Política docente

Politica Docente

Política Docente

As políticas educativas incluem a figura do professor e outros temas vinculados ao trabalho docente.

No projeto do novo Plano Nacional de Educação do Brasil – PNE (2011-2020), a melhoria da qualidade do ensino e a valorização dos profissionais da educação se apresentam como importantes desafios da agenda educacional brasileira.

É nessa direção que o livro comentado busca mapear e analisar as políticas docentes produzidas nos diferentes âmbitos – da União, dos estados e dos municípios – e focaliza a formação inicial e continuada para o magistério, a carreira docente e avaliação dos professores; as formas de recepção e acompanhamento dos professores iniciantes bem como os subsídios oferecidos ao seu trabalho.

Políticas no âmbito em que são formuladas permitiu às autoras identificar os pressupostos, direcionamentos e diversidade, além das alternativas sinalizam positivamente a equalização das oportunidades formativas, de carreira e de condições de trabalho, e seus efeitos na qualidade da educação oferecida pelas escolas públicas aos jovens e às crianças.

 

ESCOPO DO TRABALHO,

ABRANGÊNCIA E ABORDAGEM

A preocupação com a educação e, em decorrência, com a formação de professores e as suas condições de trabalho aparece como uma questão importante na sociedade, em razão das demandas e das pressões de variados grupos sociais, considerando os novos ordenamentos estruturais no mundo contemporâneo.

Neste contexto, decisões de governo relativas à educação podem sinalizar sobre a importância política real atribuída a esse setor da ação governamental.

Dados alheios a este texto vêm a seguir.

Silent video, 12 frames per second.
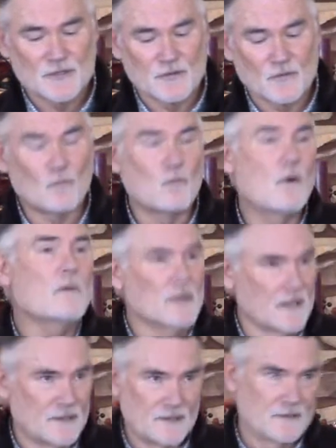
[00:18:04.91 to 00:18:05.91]
to the
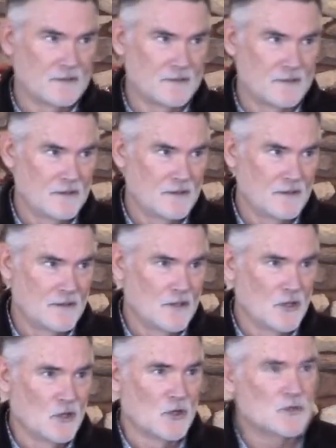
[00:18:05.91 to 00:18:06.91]
woman
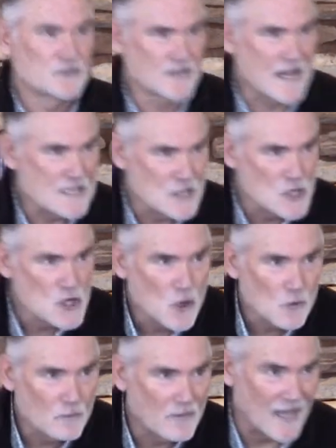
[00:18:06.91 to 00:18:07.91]
who's a
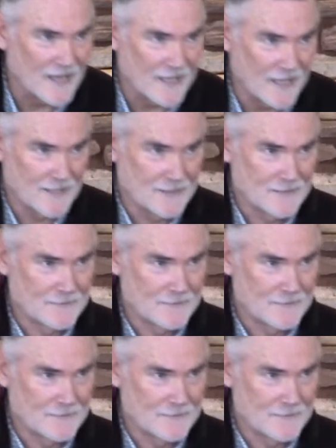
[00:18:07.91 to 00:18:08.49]
nobody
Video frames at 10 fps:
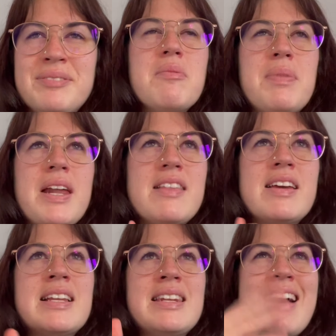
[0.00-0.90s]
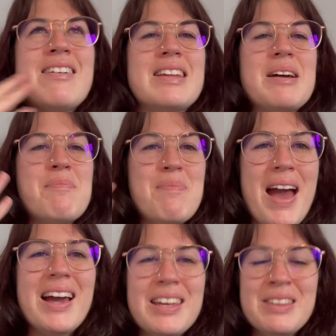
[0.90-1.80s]
but I think now that I'm
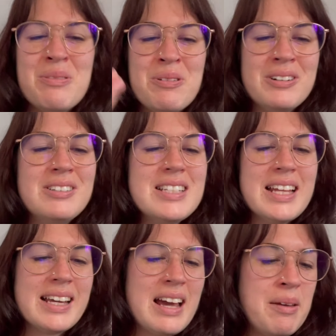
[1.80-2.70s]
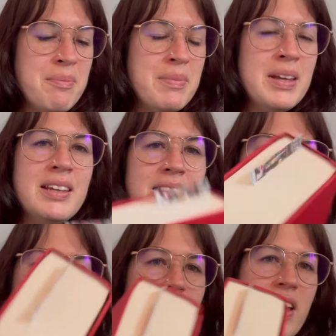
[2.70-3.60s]
back in the world, like, I'm
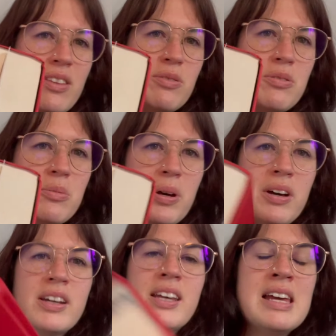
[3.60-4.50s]
this far through the book,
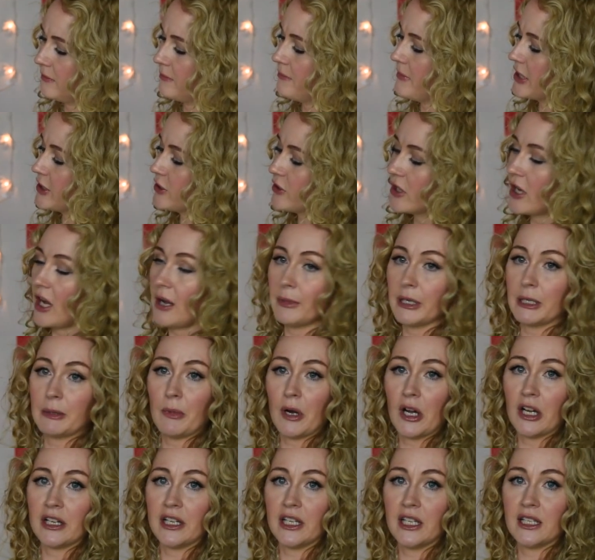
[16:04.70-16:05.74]
metronomic
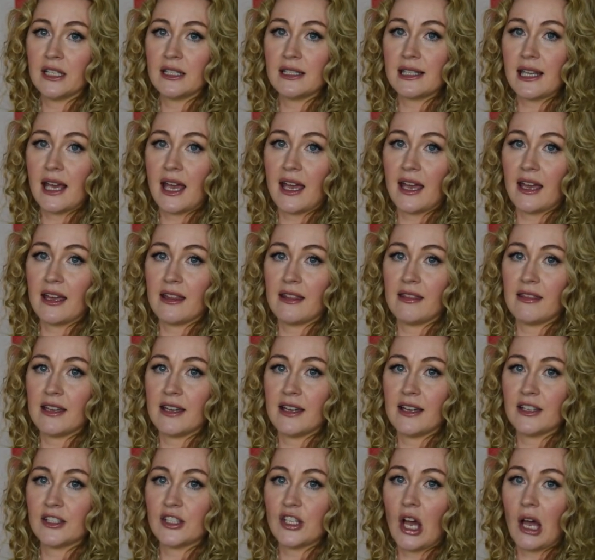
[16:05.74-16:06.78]
markings in
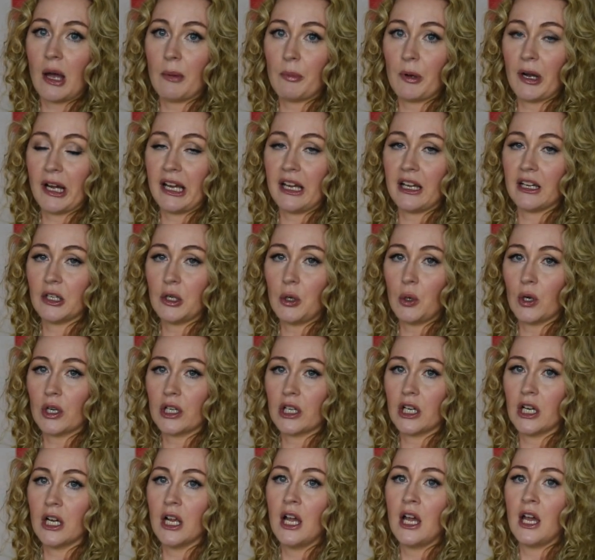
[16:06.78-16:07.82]
the top right hand
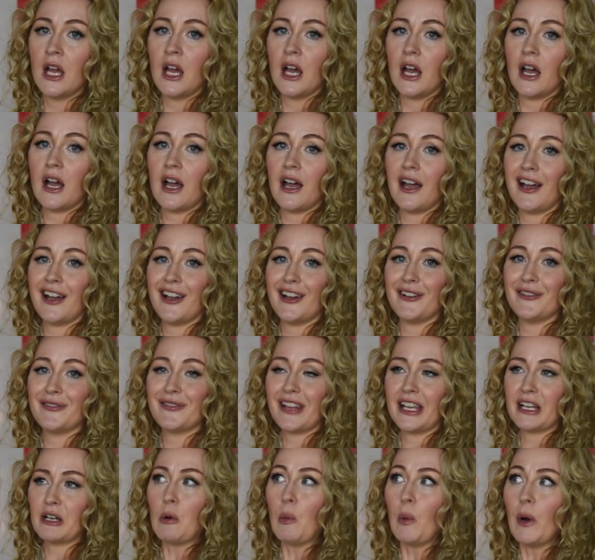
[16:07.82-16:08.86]
corner of
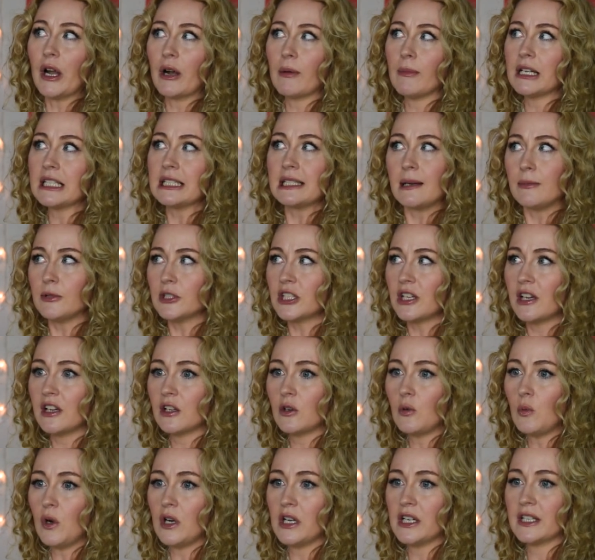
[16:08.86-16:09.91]
like where my double
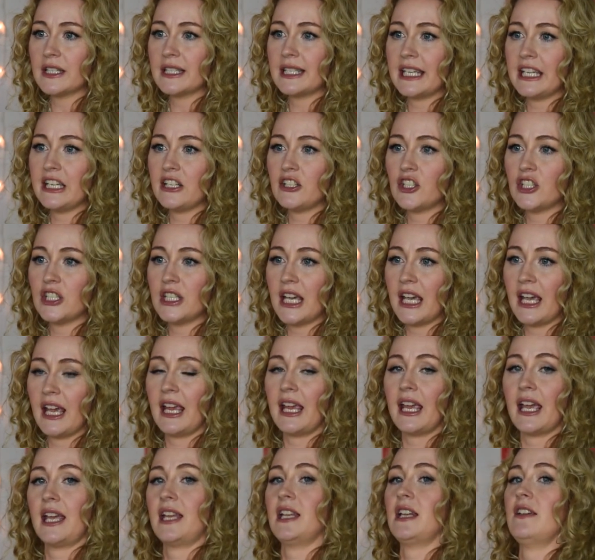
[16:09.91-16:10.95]
tongue was each
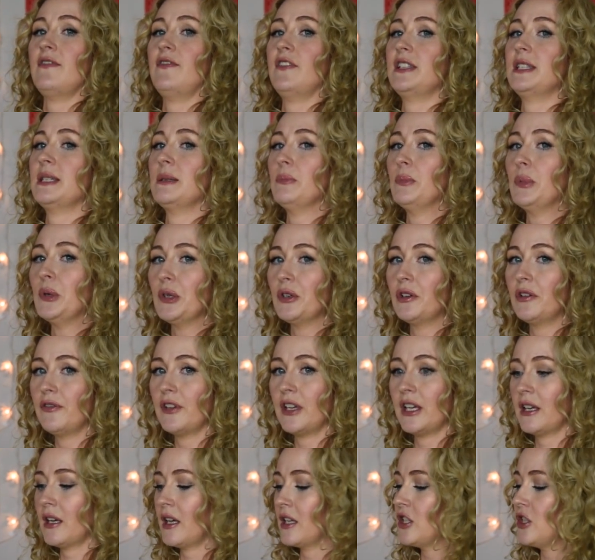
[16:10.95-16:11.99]
day and if it's
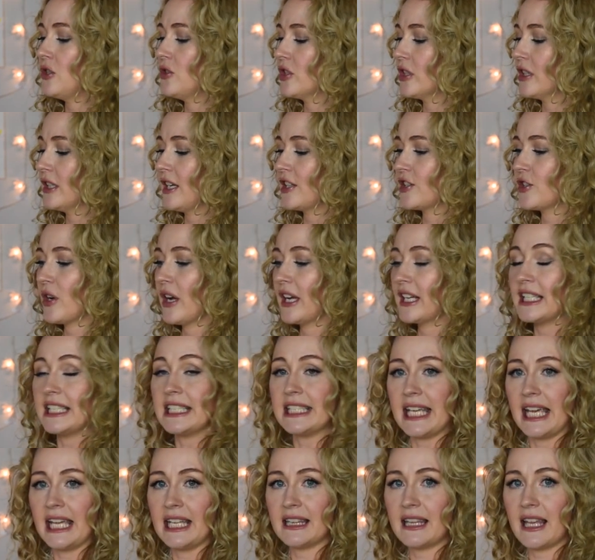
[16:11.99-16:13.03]
improving. And usually I try to
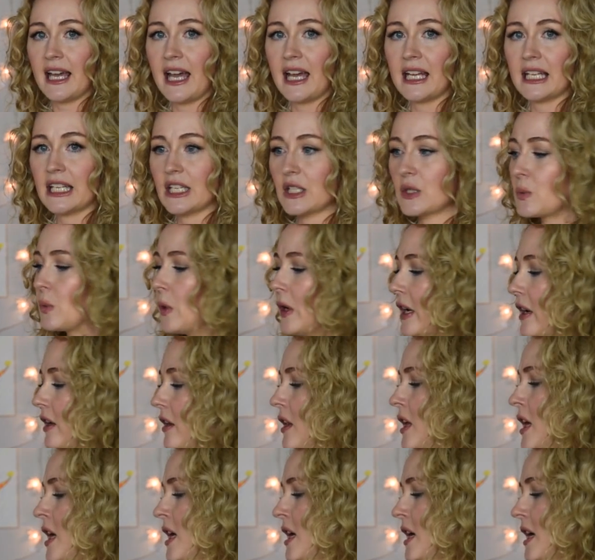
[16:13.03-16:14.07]
date that as
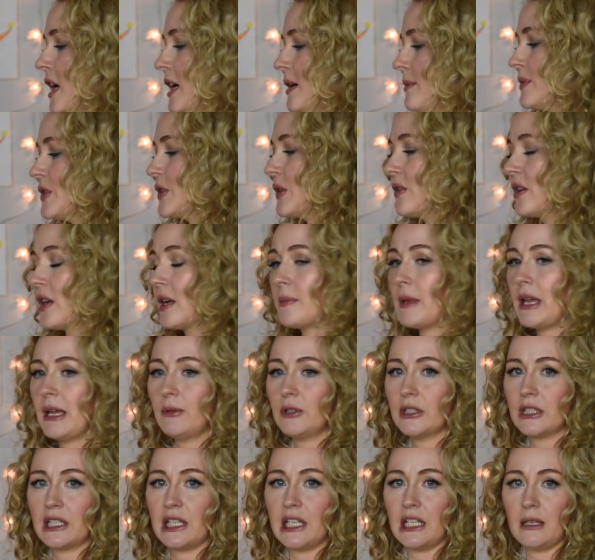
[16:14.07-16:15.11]
well, so that I'm
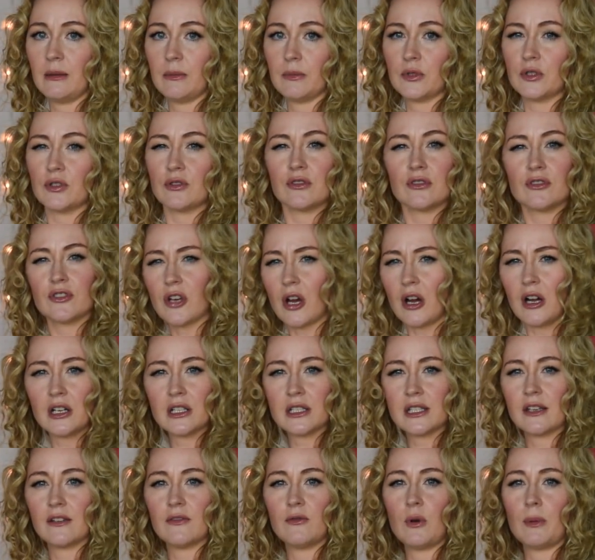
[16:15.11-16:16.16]
able to keep
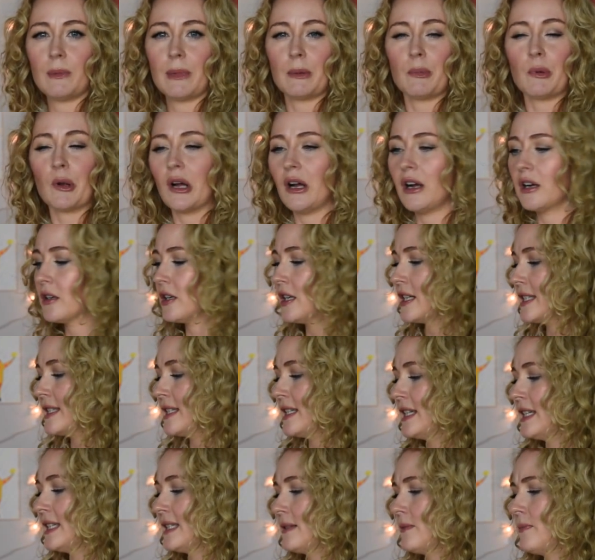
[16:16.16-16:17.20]
charts of what my progress
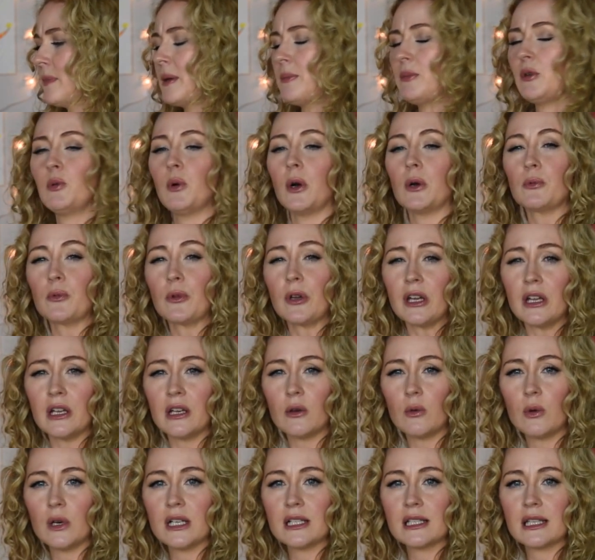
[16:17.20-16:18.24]
is and maybe what reed
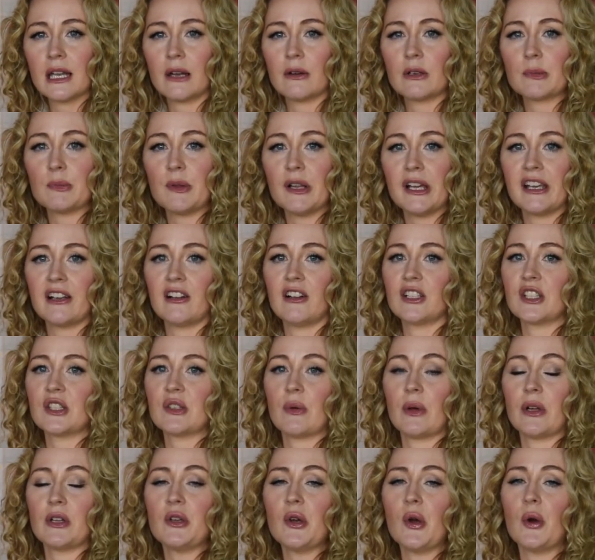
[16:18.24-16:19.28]
it was that I was playing on,
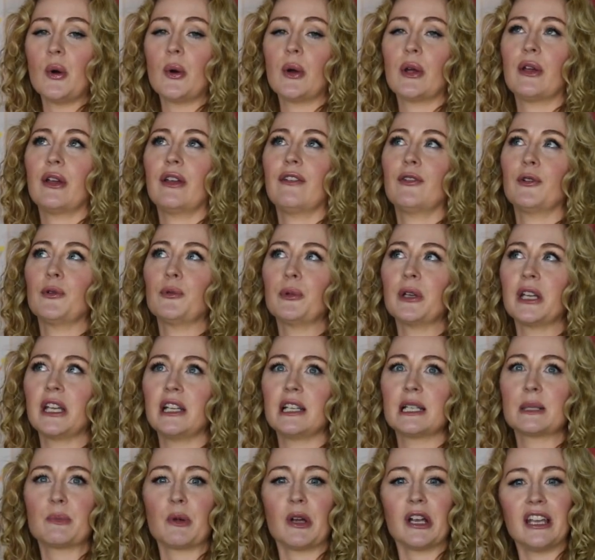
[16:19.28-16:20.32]
so I know if a
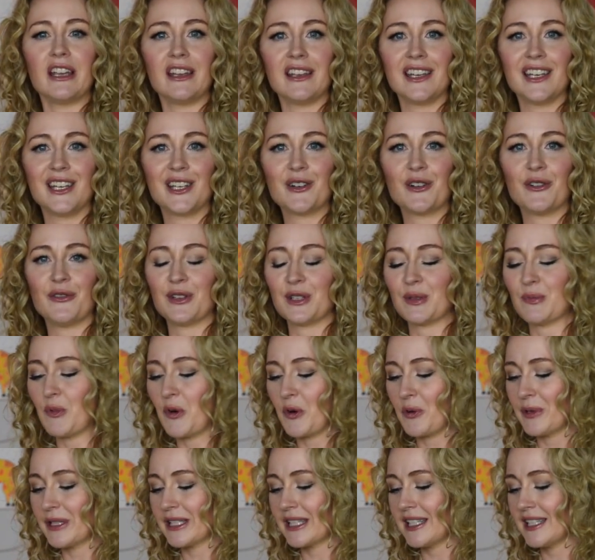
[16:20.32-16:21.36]
reed is breaking in or if it's
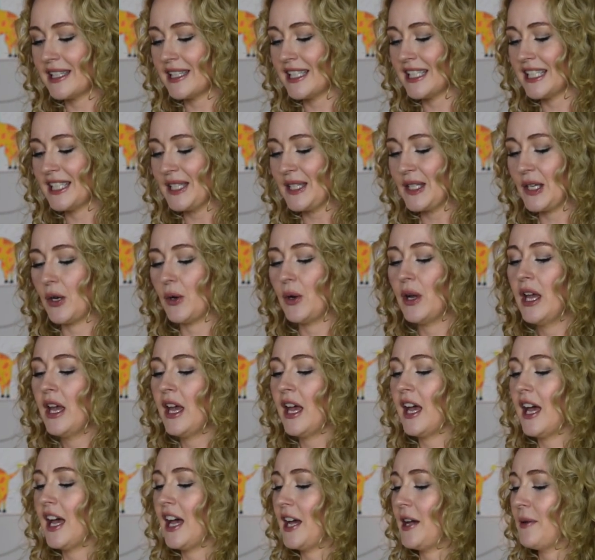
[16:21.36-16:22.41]
more resistant. So
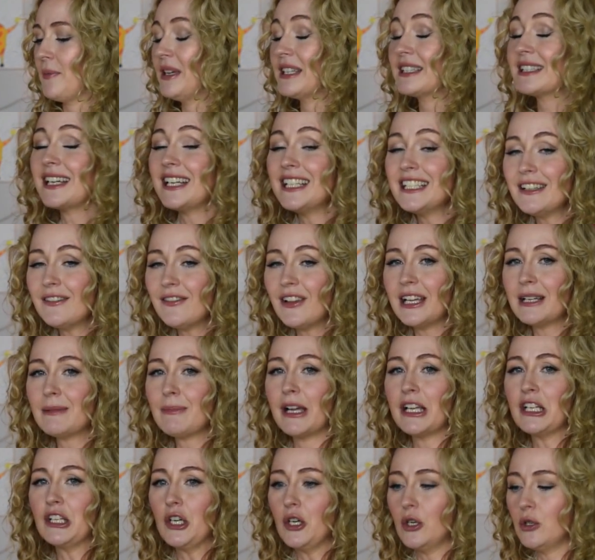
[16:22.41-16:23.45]
it's kind of like
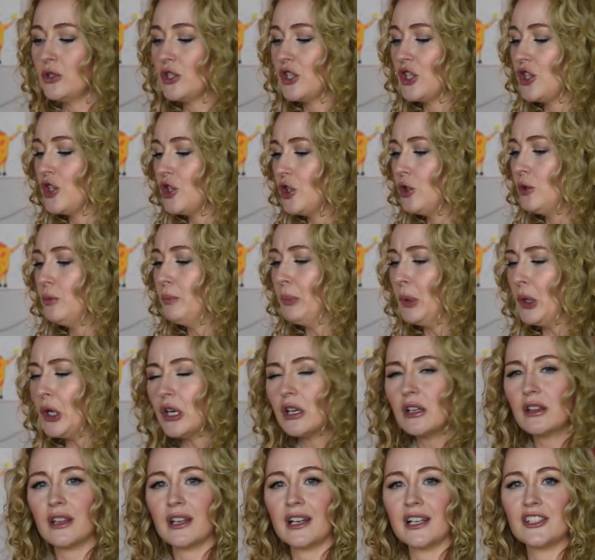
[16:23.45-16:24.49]
my go-to
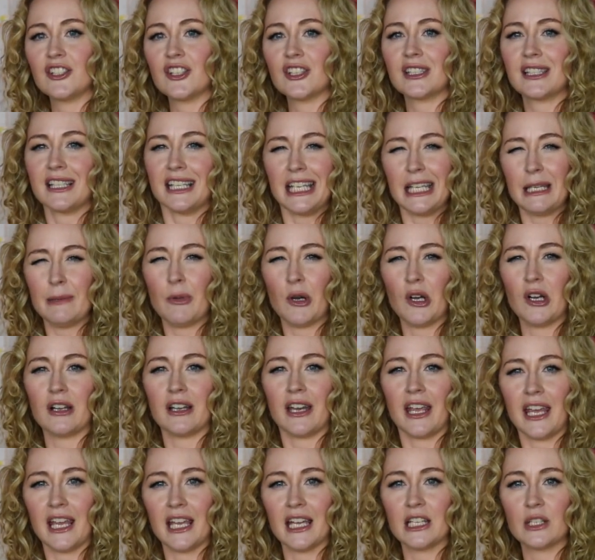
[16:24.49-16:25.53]
book that I just keep on
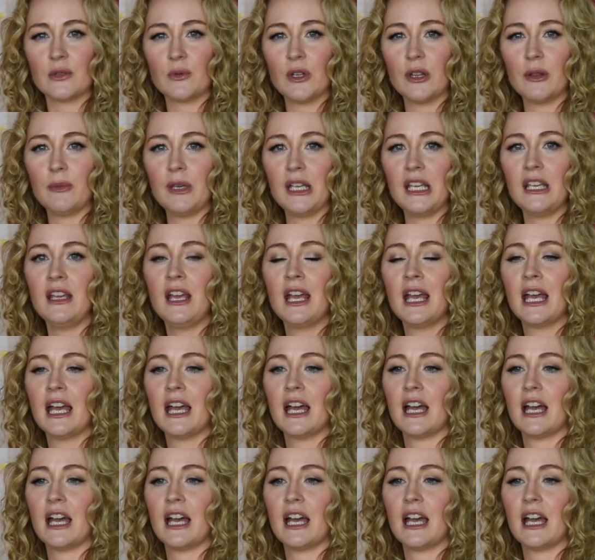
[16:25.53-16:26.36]
hand with me,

O modo como essas decisões são formuladas e implementadas em determinados contextos – a maneira como são propostas e colocadas em ação; a sua articulação, ou não, entre si e com políticas mais amplas, com metas claras, ou não; o seu financiamento; o seu gerenciamento etc. – oferece indícios da sua adequação e informa sobre o tipo de impacto que poderão ter, à luz do conhecimento já acumulado sobre o desenvolvimento de políticas e programas governamentais, em determinadas condições.

CONSIDERANDO A PERSPECTIVA DAS POLÍTICAS

O olhar sobre as políticas implica pensar em “governo da educação”, como afirma Tedesco (2010, p. 20), o que supõe, segundo o autor, uma mudança conceitual respeitável, colocando as políticas relativas aos docentes em um marco de governo, ou de governos que se sucedem em uma sociedade, e não as tratando como programas esparsos ou de forma genérica, sem ancoragem.

Considerando que o “sistema educativo e seus problemas de governabilidade não são mais que reflexo dos problemas de governabilidade que existem na sociedade em seu conjunto” 1 , tem-se, como decorrência, que as linhas de ação governamental implementadas na direção das redes escolares adquirem significado específico, a depender do contexto sociopolítico e do momento em que são desenvolvidas.

Questões de gestão, centralização, descentralização, financiamento, autonomia, ênfases curriculares, avaliação etc. adquirem sentidos diferentes em situações sociais e políticas diversas. O autor exemplifica bem a questão:

Não é a mesma coisa dar autonomia para as escolas quando temos escolas com alto nível de profissionalismo em seu trabalho, com projetos, com participação comunitária, que lhes dar autonomia como uma forma de se desresponsabilizar pelo estabelecimento escolar (TEDESCO, 2010, p. 20).

Desse ponto de vista, cabe perguntar, à luz das políticas postas em ação pelas diferentes instâncias de governo no Brasil – país federativo que é –, se elas traduzem uma posição de governo articulada com clareza de direção, com metas integradas e compreensivas, com balizas sobre onde se pretende chegar ou que processos e dinâmicas educacionais se pretendem desencadear.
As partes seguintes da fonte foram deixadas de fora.